The immunostained slides subjected to VEGF-A, HIF-1α, SDF-1α, and eNOS histochemical analysis were incubated with biotin-conjugated goat-anti-mouse or goat-anti-rabbit secondary antibody (Jackson ImmunoResearch, Cambridgeshire, UK) followed by incubation with VECTASTAIN Elite ABC-HRP Kit (PK-6100; Vector Laboratories, Burlingame, CA, USA) and diaminobenzidine (Sigma Aldrich, St. Louis, MO, USA) to obtain the colour reaction. Subsequently, the cross-sections were photographed (100× magnification) using a BX51 microscope (Olympus, Tokyo, Japan). Before analysis in the immunostained pictures, non-adipose tissue fragments (aorta wall, muscles, lymph nodes) were manually excised. Image segmentation was performed automatically using Ilastik (developed by the Ilastik team, with partial financial support of the Heidelberg Collaboratory for Image Processing, HHMI Janelia Farm Research Campus and CellNetworks Excellence Cluster). The algorithm classifies pixels based on identical criteria of image properties (colour, edge, and texture) defined by the specialist of histology. The immunopositive pixels were quantitatively determined using ImageJ software 1.46r. All results were normalised for circuit of the aorta lumen.
The immunofluorescence stained slides subjected to vWF, ICAM-1, and V-CAM analyses were treated with secondary antibodies: Cy3-conjugated goat-anti-mouse, Cy3-conjugated goat-anti-rabbit, and Alexa Fluor 488-conjugated goat-anti-rat (Jackson ImmunoResearch, Cambridgeshire, UK). For nuclei counterstaining, Hoechst 33,258 solution (Sigma Aldrich, St. Louis, MO, USA) was applied. Immunostained sections were photographed using an AxioObserver.D1 inverted fluorescent microscope connected to an AxioCam HRm monochromatic camera (Carl Zeiss, Oberkochen, Germany), stored as tiff files, and analysed using Zeiss ZEN software. The results were normalised to elastin area.

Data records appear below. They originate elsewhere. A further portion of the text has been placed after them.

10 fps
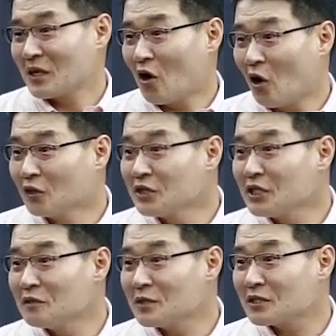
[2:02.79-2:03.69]
그러니까 어느
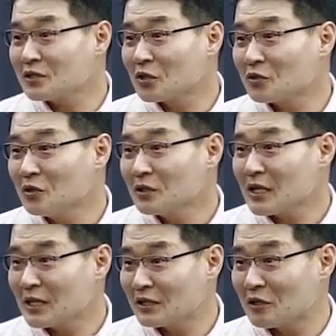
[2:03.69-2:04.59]
이름을 쓰셔도
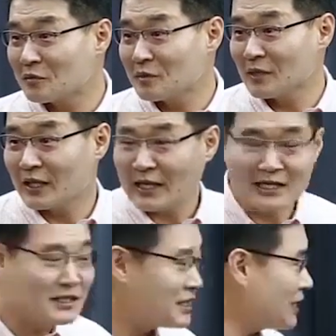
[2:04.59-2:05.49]
상관은 없습니다.
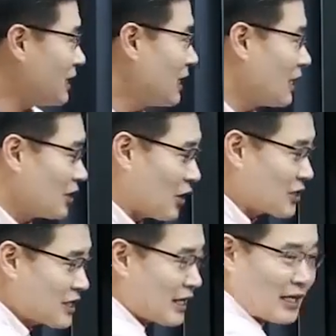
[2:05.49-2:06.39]
단지
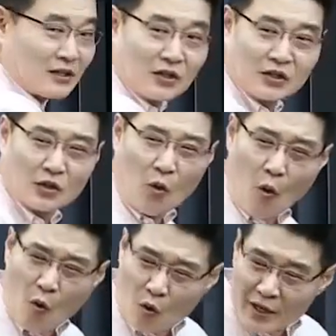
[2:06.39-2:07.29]
러시아라는 것은
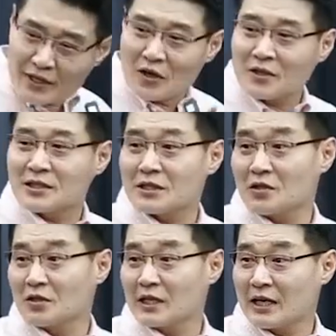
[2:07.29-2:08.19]
오랜
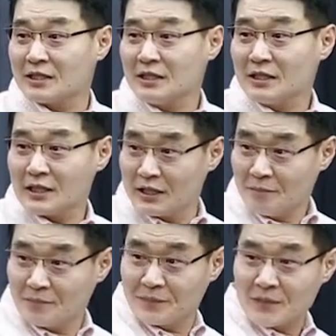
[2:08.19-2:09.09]
역사성을 가진
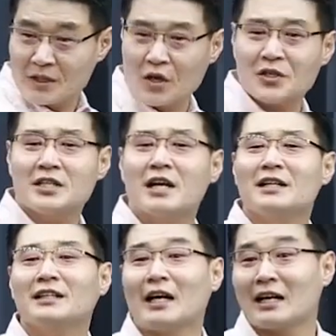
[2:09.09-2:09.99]
이름.
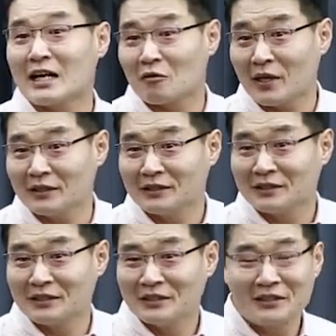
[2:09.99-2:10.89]
러시아인의 나라라고 하는.
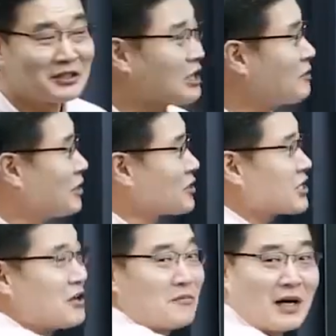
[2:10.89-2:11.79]
그 다음에
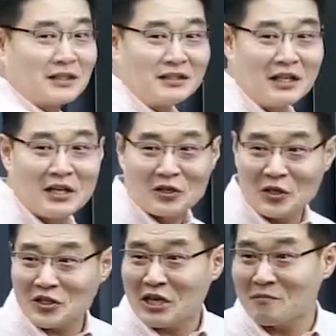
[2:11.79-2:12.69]
러시아 연방은
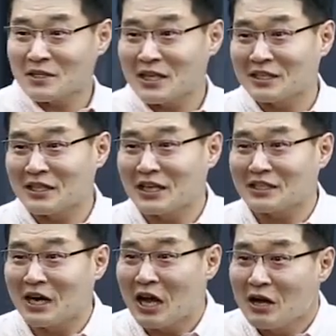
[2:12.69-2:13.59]
러시아인만 사는 게
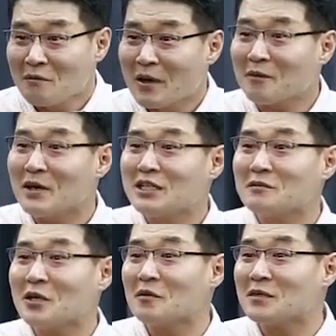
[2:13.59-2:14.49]
아니라
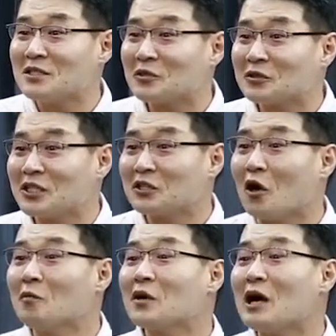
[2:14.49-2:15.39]
180여여 민족들이
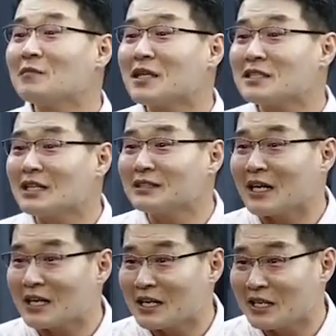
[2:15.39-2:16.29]
더불어 함께 사는
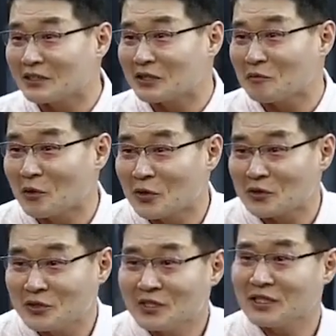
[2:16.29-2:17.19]
나라라는 것을
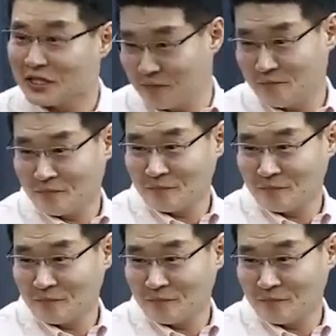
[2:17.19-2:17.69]
보여주는 이름.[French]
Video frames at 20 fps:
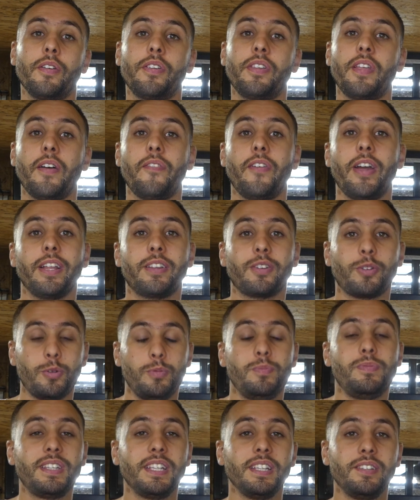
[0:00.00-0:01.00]
ça va être
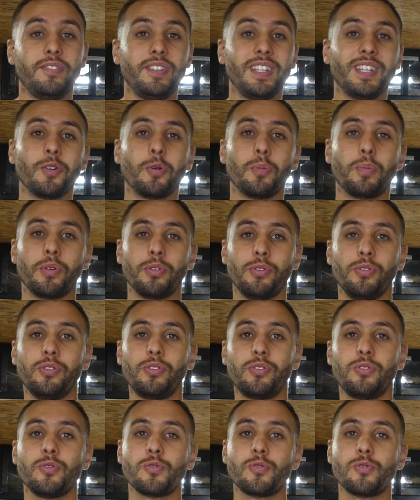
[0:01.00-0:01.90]
une petite vidéo bonus.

4.7. Assessment of Aorta Vascular Wall Thickness by Histology

For the determination of aorta wall, intima-media, and adventitia thickness, 4% formalin-fixed thoracic aorta rings were embedded in paraffin, and 5 μm-thick serial sections of the aorta were collected. Next, the staining method with OMSB was applied on every tenth section (50 μm interval between each section) as described previously [51]. The thicknesses of aorta wall, intima-media, and adventitia were manually evaluated at 12 measurement points, including three different slices of the aorta cross-section from one mouse using Olympus VS-ASW Virtual Slide System processing software. Samples were photographed at 400× g magnification with an Olympus BX51 light microscope (Olympus Corporation, Tokyo, Japan).

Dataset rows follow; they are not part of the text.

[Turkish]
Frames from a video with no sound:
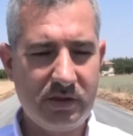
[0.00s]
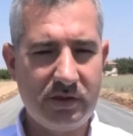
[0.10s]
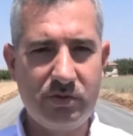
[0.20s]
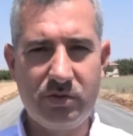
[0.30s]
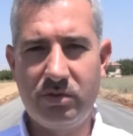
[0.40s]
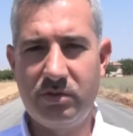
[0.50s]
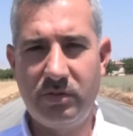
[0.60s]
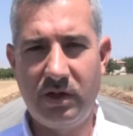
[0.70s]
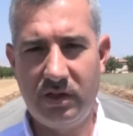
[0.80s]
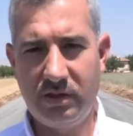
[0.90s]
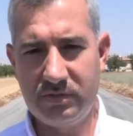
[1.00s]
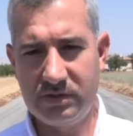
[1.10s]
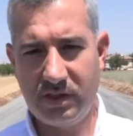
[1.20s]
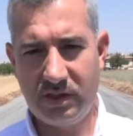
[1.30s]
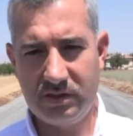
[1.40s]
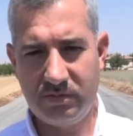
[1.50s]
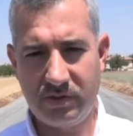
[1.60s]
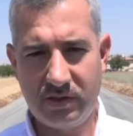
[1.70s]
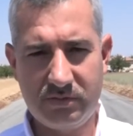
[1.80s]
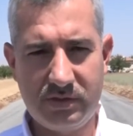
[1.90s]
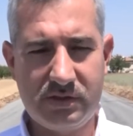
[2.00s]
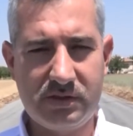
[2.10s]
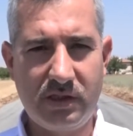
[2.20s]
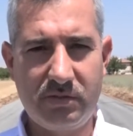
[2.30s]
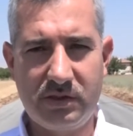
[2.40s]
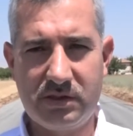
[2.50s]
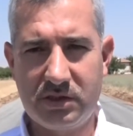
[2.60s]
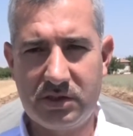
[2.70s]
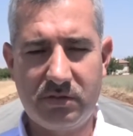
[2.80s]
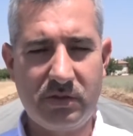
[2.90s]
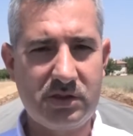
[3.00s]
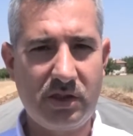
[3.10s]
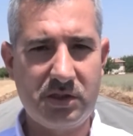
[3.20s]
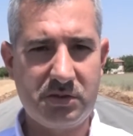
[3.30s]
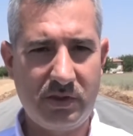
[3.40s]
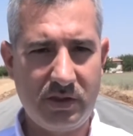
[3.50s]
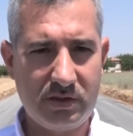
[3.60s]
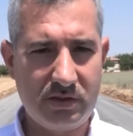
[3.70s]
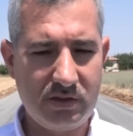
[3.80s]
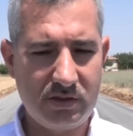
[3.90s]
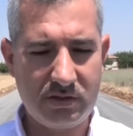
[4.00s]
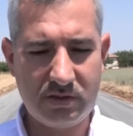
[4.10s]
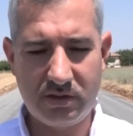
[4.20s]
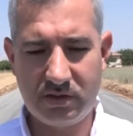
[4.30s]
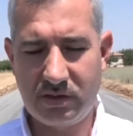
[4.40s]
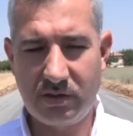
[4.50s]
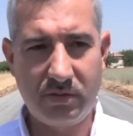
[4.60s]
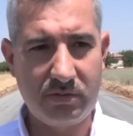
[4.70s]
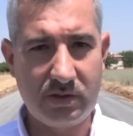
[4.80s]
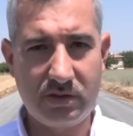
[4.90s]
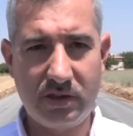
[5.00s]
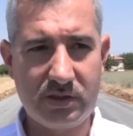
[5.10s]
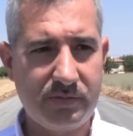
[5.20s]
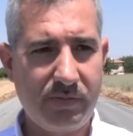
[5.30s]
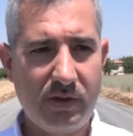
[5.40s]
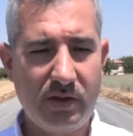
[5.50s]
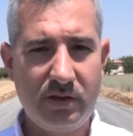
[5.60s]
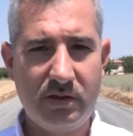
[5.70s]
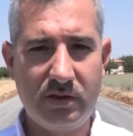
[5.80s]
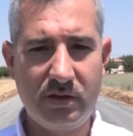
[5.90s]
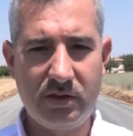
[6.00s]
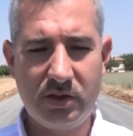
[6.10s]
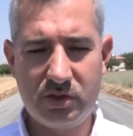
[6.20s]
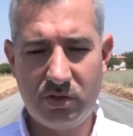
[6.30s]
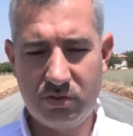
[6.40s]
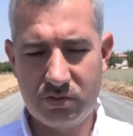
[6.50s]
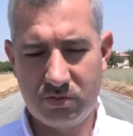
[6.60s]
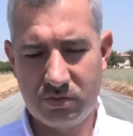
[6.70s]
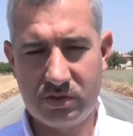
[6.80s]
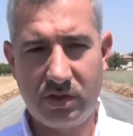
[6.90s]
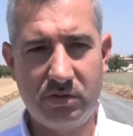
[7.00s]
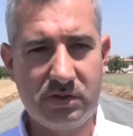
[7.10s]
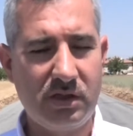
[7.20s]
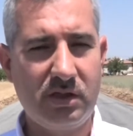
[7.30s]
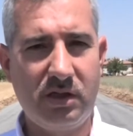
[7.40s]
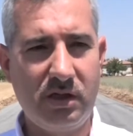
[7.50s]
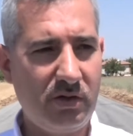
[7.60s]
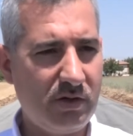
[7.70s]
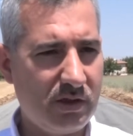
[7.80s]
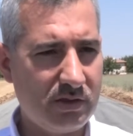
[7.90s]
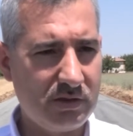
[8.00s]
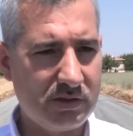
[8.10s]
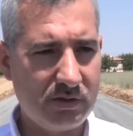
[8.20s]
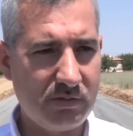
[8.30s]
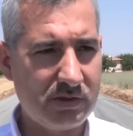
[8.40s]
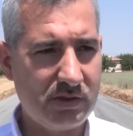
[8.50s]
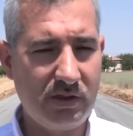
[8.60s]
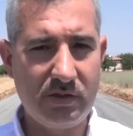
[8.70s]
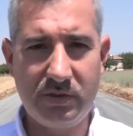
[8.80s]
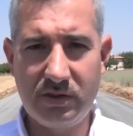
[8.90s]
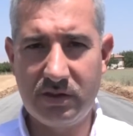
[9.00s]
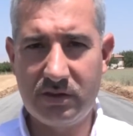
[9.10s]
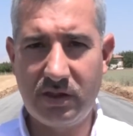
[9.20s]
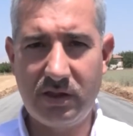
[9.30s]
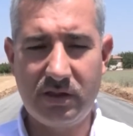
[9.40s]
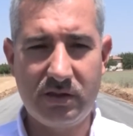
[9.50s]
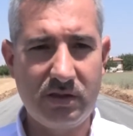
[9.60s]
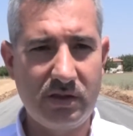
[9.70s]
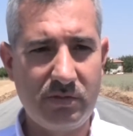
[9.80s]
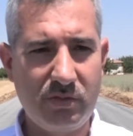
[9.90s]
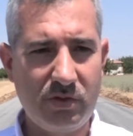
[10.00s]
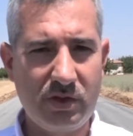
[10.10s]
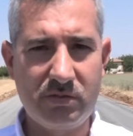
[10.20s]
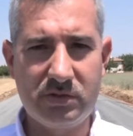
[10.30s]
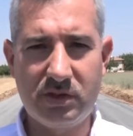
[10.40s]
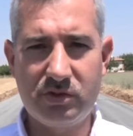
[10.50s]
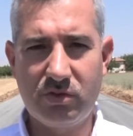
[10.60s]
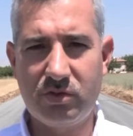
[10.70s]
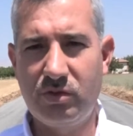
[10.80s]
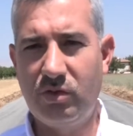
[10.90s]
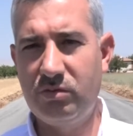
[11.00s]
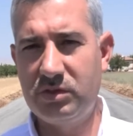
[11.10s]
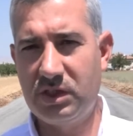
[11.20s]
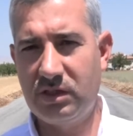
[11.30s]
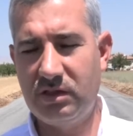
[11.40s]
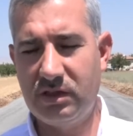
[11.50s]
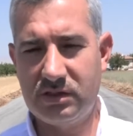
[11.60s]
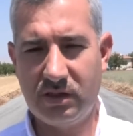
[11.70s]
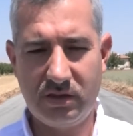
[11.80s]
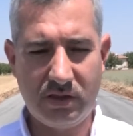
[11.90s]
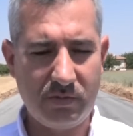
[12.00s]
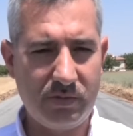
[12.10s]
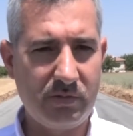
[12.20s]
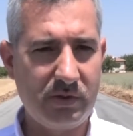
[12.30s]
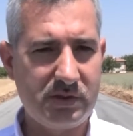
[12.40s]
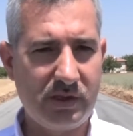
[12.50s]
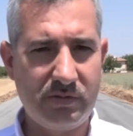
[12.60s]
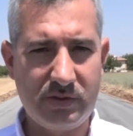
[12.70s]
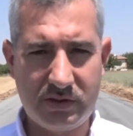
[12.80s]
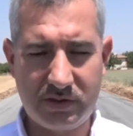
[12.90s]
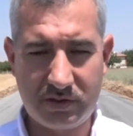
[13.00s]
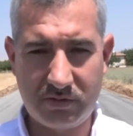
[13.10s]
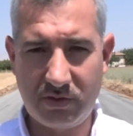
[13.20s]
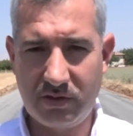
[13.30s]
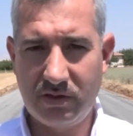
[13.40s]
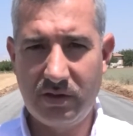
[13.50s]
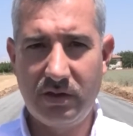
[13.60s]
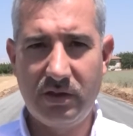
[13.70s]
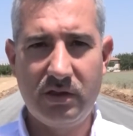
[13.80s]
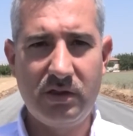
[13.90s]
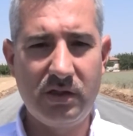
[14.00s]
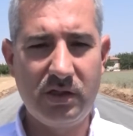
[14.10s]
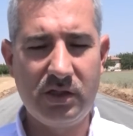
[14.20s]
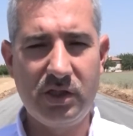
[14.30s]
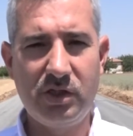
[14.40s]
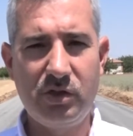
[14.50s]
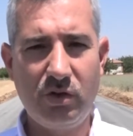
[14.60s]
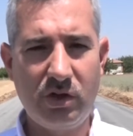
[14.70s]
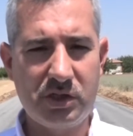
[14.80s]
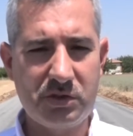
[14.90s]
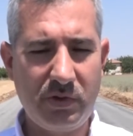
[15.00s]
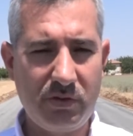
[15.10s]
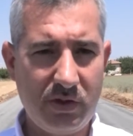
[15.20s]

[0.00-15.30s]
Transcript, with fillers: Ee, duruldu mahallemizde ekiplerimiz serme sıkıştırma çalışmalarını e, tamamladılar. Ee, yeşil yurdumuzda özellikle havaların ısınmasıyla birlikte e, bölgemizde çok yoğun bir şekilde sati kaplama, serme sıkıştırma, e, yeni yol açma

4.8. Measurements of Eicosanoid Production in Full Blood

Eicosanoid generation in full blood ex vivo was accomplished using a specially designed Xyzyk apparatus (Xyzyk Company, Krakow, Poland) [52]. Freshly collected citrated blood samples were diluted 5-fold with saline solution and incubated at 37 °C for 60 min, with constant stirring by microdipol to activate eicosanoid release (1500 rpm; rotation direction changed every 3 s). After 60 min of stirring, samples of blood were transferred into 500 µM acetylsalicylic acid solution in Eppendorf tubes, incubated for 2 min, and then centrifuged (664× g, 12 min, 4 °C). After centrifugation, plasma samples were stored at −80 °C for eicosanoid quantification using a UPLC-MS/MS technique.

4.9. Measurements of Eicosanoid Production in Aorta

A cleaned abdominal part of mouse aorta was conditioned for 15 min in Krebs–Hepes buffer at 37 °C. After pre-incubation, the tissue was transferred to a fresh Krebs–Hepes buffer (500 µL) and further incubated for 60 min with 1 µM arachidonic acid (AA, 10006607; Cayman Chemical, Ann Arbor, MI, USA). Next, the collected buffer was frozen and kept at −80 °C for eicosanoid quantification via a UPLC-MS/MS technique, whereas the aorta was dried using Kimwipe tissue and frozen at −80 °C for further protein content analysis. The concentration of eicosanoids produced by aorta was normalised to mg of protein determined in aorta homogenates.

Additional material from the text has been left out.